WORK REQUIRED — Exactly as written, output each of the lines below, with no images.

EXERCISE DATA —
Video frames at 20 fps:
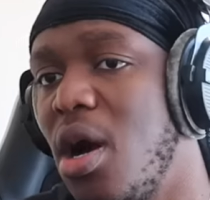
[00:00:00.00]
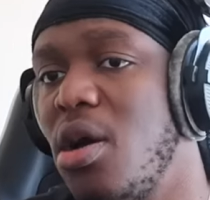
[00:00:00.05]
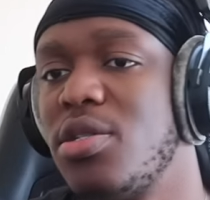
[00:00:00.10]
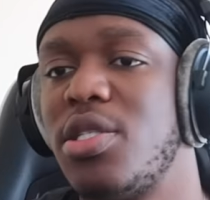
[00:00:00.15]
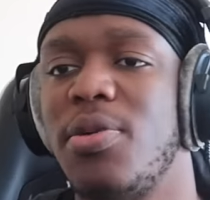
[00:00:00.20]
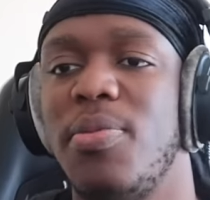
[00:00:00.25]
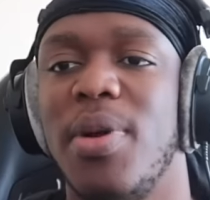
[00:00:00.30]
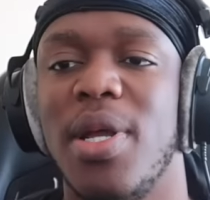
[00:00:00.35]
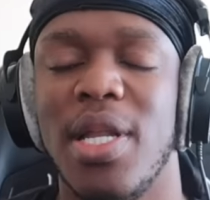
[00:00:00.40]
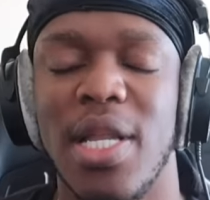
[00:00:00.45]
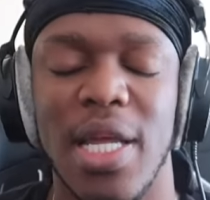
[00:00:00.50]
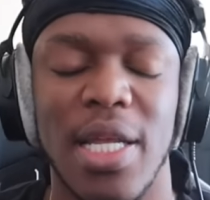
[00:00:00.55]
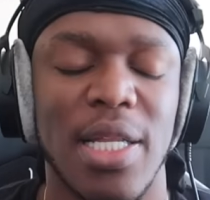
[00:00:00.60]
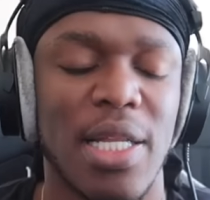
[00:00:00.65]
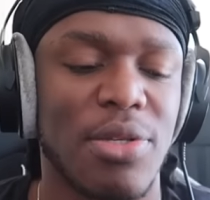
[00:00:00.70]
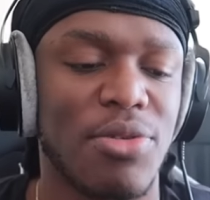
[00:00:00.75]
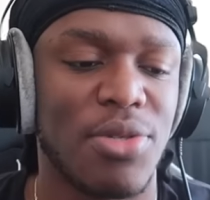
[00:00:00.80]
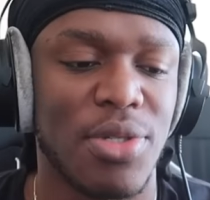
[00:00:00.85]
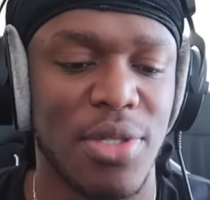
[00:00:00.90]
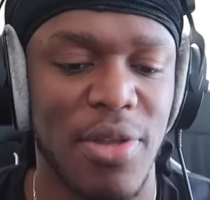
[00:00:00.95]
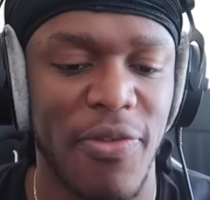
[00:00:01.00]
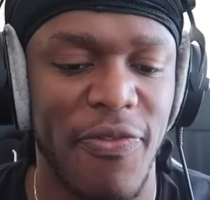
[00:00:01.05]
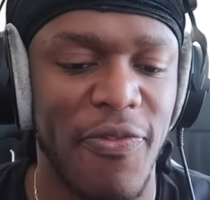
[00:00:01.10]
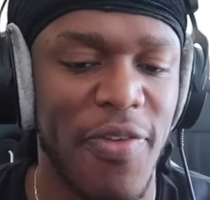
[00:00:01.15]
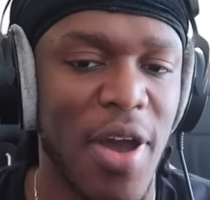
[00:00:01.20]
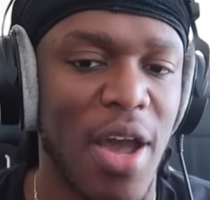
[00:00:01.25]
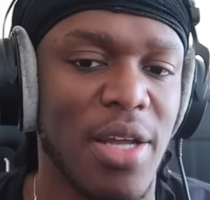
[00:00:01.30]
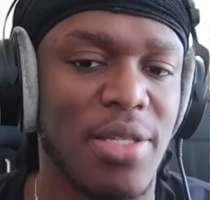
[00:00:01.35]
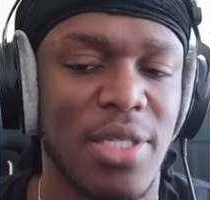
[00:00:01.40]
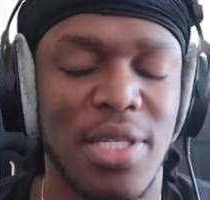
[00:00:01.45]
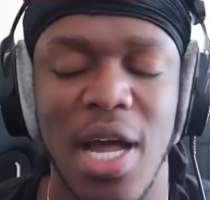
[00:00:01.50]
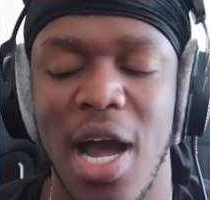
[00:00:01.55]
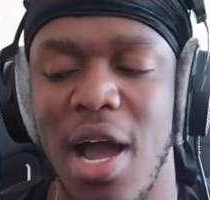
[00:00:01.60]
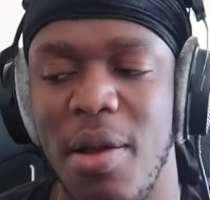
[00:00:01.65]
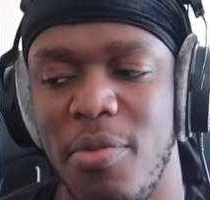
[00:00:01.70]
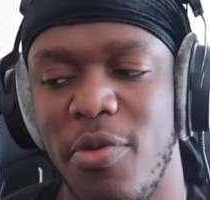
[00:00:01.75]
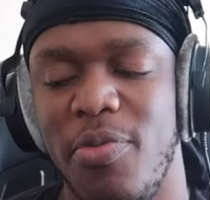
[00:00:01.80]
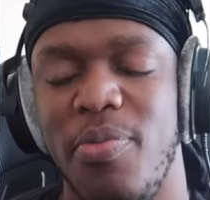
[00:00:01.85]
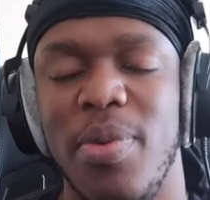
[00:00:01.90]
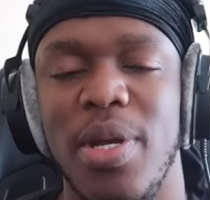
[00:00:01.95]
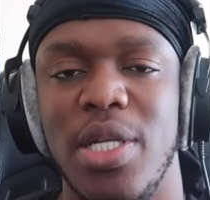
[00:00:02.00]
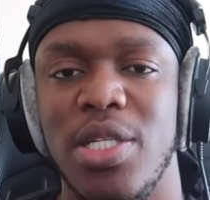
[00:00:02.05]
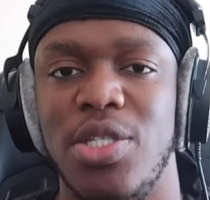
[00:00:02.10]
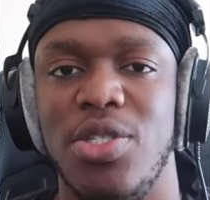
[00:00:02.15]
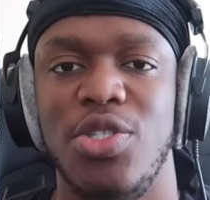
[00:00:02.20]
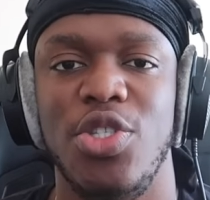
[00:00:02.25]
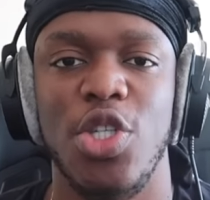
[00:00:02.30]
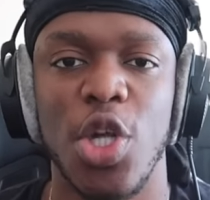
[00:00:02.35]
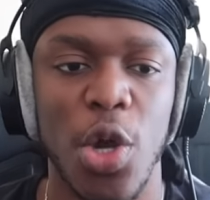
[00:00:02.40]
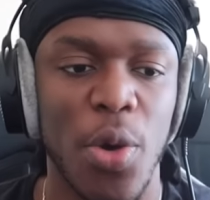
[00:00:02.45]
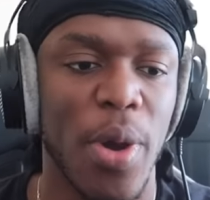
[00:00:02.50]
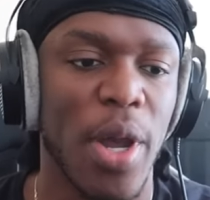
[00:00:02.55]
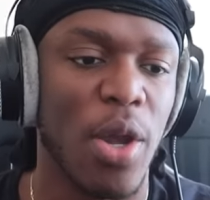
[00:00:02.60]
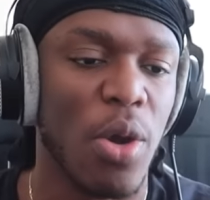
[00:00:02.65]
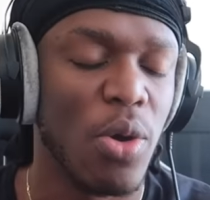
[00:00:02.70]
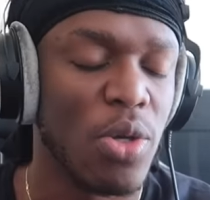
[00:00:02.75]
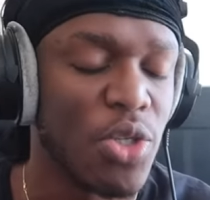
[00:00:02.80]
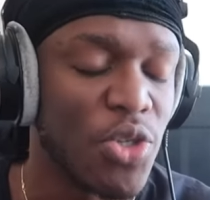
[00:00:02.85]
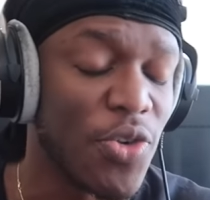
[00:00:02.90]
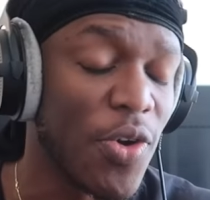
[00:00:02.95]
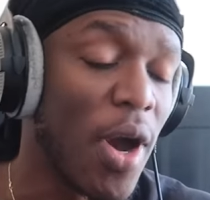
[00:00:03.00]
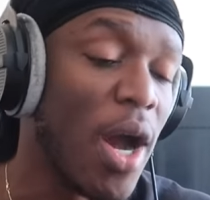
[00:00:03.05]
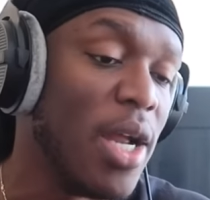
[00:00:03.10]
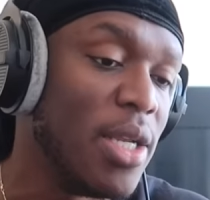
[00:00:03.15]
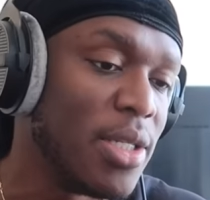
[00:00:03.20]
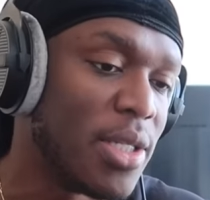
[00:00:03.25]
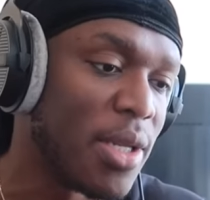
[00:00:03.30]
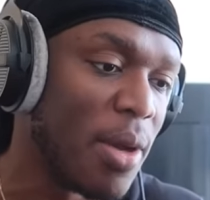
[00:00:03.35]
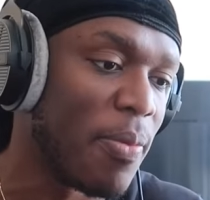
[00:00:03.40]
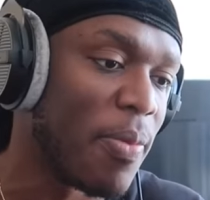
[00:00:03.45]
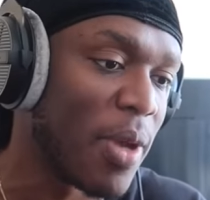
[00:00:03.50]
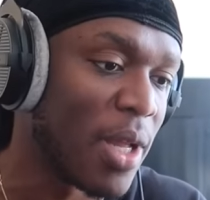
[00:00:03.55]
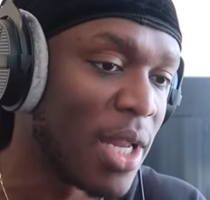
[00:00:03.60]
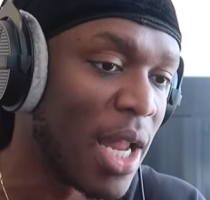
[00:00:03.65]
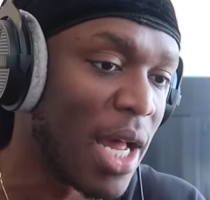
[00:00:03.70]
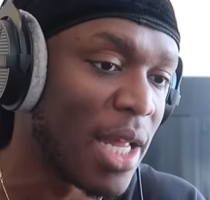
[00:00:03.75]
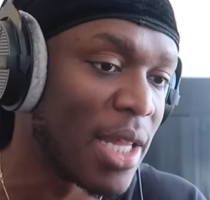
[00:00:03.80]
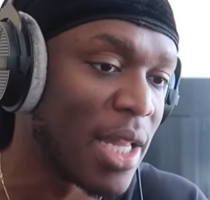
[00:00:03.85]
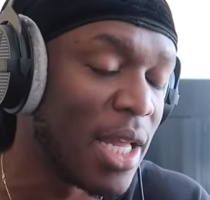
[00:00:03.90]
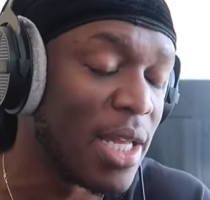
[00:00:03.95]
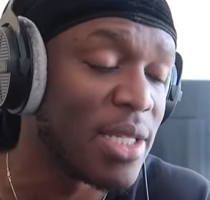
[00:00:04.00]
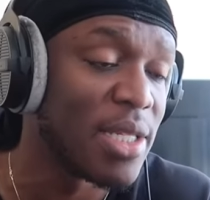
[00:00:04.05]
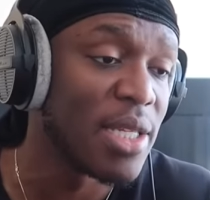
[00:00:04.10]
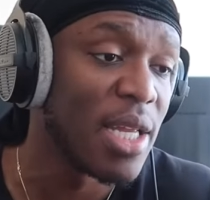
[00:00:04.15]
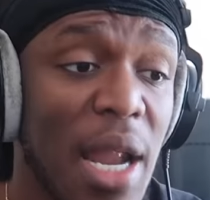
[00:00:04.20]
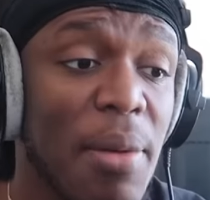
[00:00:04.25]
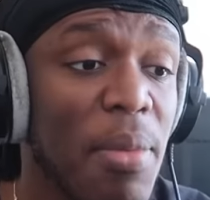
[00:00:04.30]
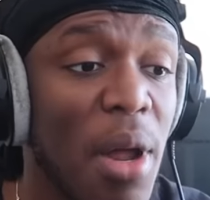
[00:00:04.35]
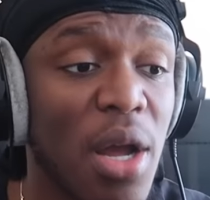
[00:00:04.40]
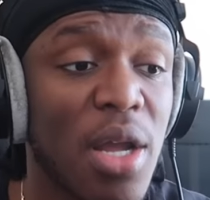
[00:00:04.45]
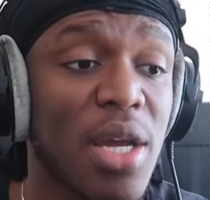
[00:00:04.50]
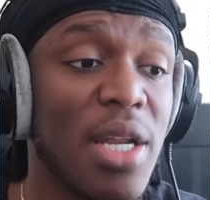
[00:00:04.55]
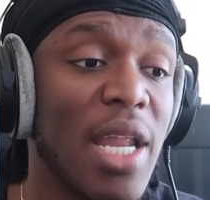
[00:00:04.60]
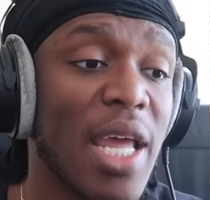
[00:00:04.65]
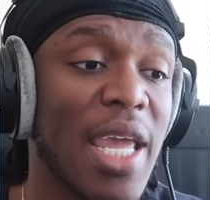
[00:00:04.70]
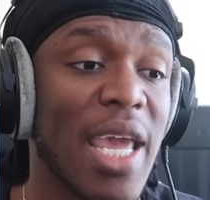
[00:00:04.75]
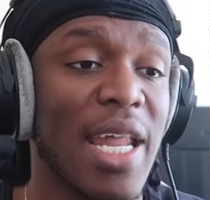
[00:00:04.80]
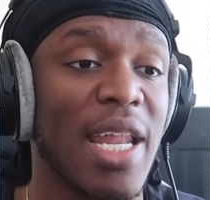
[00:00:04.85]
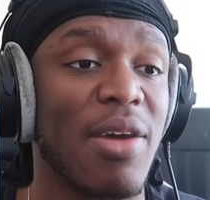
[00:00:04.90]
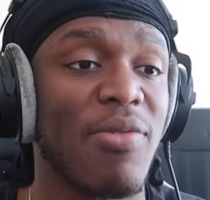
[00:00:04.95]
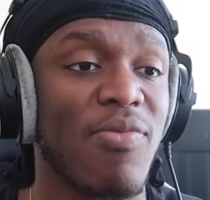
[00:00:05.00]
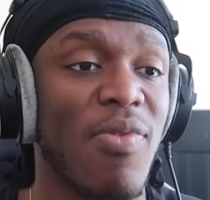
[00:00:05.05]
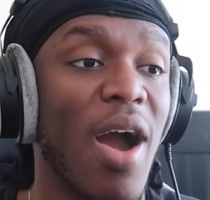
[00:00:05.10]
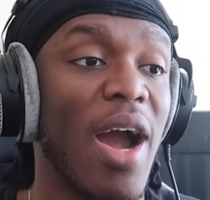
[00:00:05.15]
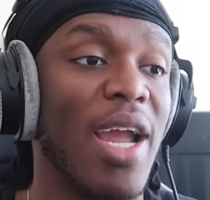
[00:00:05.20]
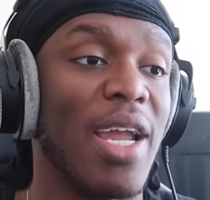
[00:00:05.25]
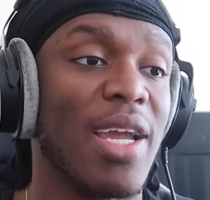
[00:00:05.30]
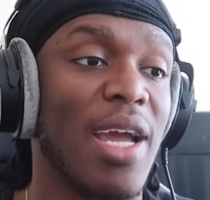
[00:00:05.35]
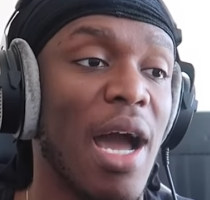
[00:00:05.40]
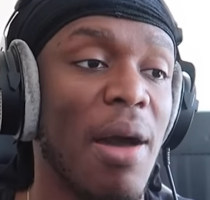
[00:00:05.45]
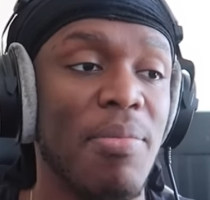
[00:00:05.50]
Ultimately, this was the first time of me doing or trying something like this. And I'm not gonna get it right.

ANSWER AREA —
Video frames at 20 fps:
[00:00:00.00]
[00:00:00.05]
[00:00:00.10]
[00:00:00.15]
[00:00:00.20]
[00:00:00.25]
[00:00:00.30]
[00:00:00.35]
[00:00:00.40]
[00:00:00.45]
[00:00:00.50]
[00:00:00.55]
[00:00:00.60]
[00:00:00.65]
[00:00:00.70]
[00:00:00.75]
[00:00:00.80]
[00:00:00.85]
[00:00:00.90]
[00:00:00.95]
[00:00:01.00]
[00:00:01.05]
[00:00:01.10]
[00:00:01.15]
[00:00:01.20]
[00:00:01.25]
[00:00:01.30]
[00:00:01.35]
[00:00:01.40]
[00:00:01.45]
[00:00:01.50]
[00:00:01.55]
[00:00:01.60]
[00:00:01.65]
[00:00:01.70]
[00:00:01.75]
[00:00:01.80]
[00:00:01.85]
[00:00:01.90]
[00:00:01.95]
[00:00:02.00]
[00:00:02.05]
[00:00:02.10]
[00:00:02.15]
[00:00:02.20]
[00:00:02.25]
[00:00:02.30]
[00:00:02.35]
[00:00:02.40]
[00:00:02.45]
[00:00:02.50]
[00:00:02.55]
[00:00:02.60]
[00:00:02.65]
[00:00:02.70]
[00:00:02.75]
[00:00:02.80]
[00:00:02.85]
[00:00:02.90]
[00:00:02.95]
[00:00:03.00]
[00:00:03.05]
[00:00:03.10]
[00:00:03.15]
[00:00:03.20]
[00:00:03.25]
[00:00:03.30]
[00:00:03.35]
[00:00:03.40]
[00:00:03.45]
[00:00:03.50]
[00:00:03.55]
[00:00:03.60]
[00:00:03.65]
[00:00:03.70]
[00:00:03.75]
[00:00:03.80]
[00:00:03.85]
[00:00:03.90]
[00:00:03.95]
[00:00:04.00]
[00:00:04.05]
[00:00:04.10]
[00:00:04.15]
[00:00:04.20]
[00:00:04.25]
[00:00:04.30]
[00:00:04.35]
[00:00:04.40]
[00:00:04.45]
[00:00:04.50]
[00:00:04.55]
[00:00:04.60]
[00:00:04.65]
[00:00:04.70]
[00:00:04.75]
[00:00:04.80]
[00:00:04.85]
[00:00:04.90]
[00:00:04.95]
[00:00:05.00]
[00:00:05.05]
[00:00:05.10]
[00:00:05.15]
[00:00:05.20]
[00:00:05.25]
[00:00:05.30]
[00:00:05.35]
[00:00:05.40]
[00:00:05.45]
[00:00:05.50]
Ultimately, this was the first time of me doing or trying something like this. And I'm not gonna get it right.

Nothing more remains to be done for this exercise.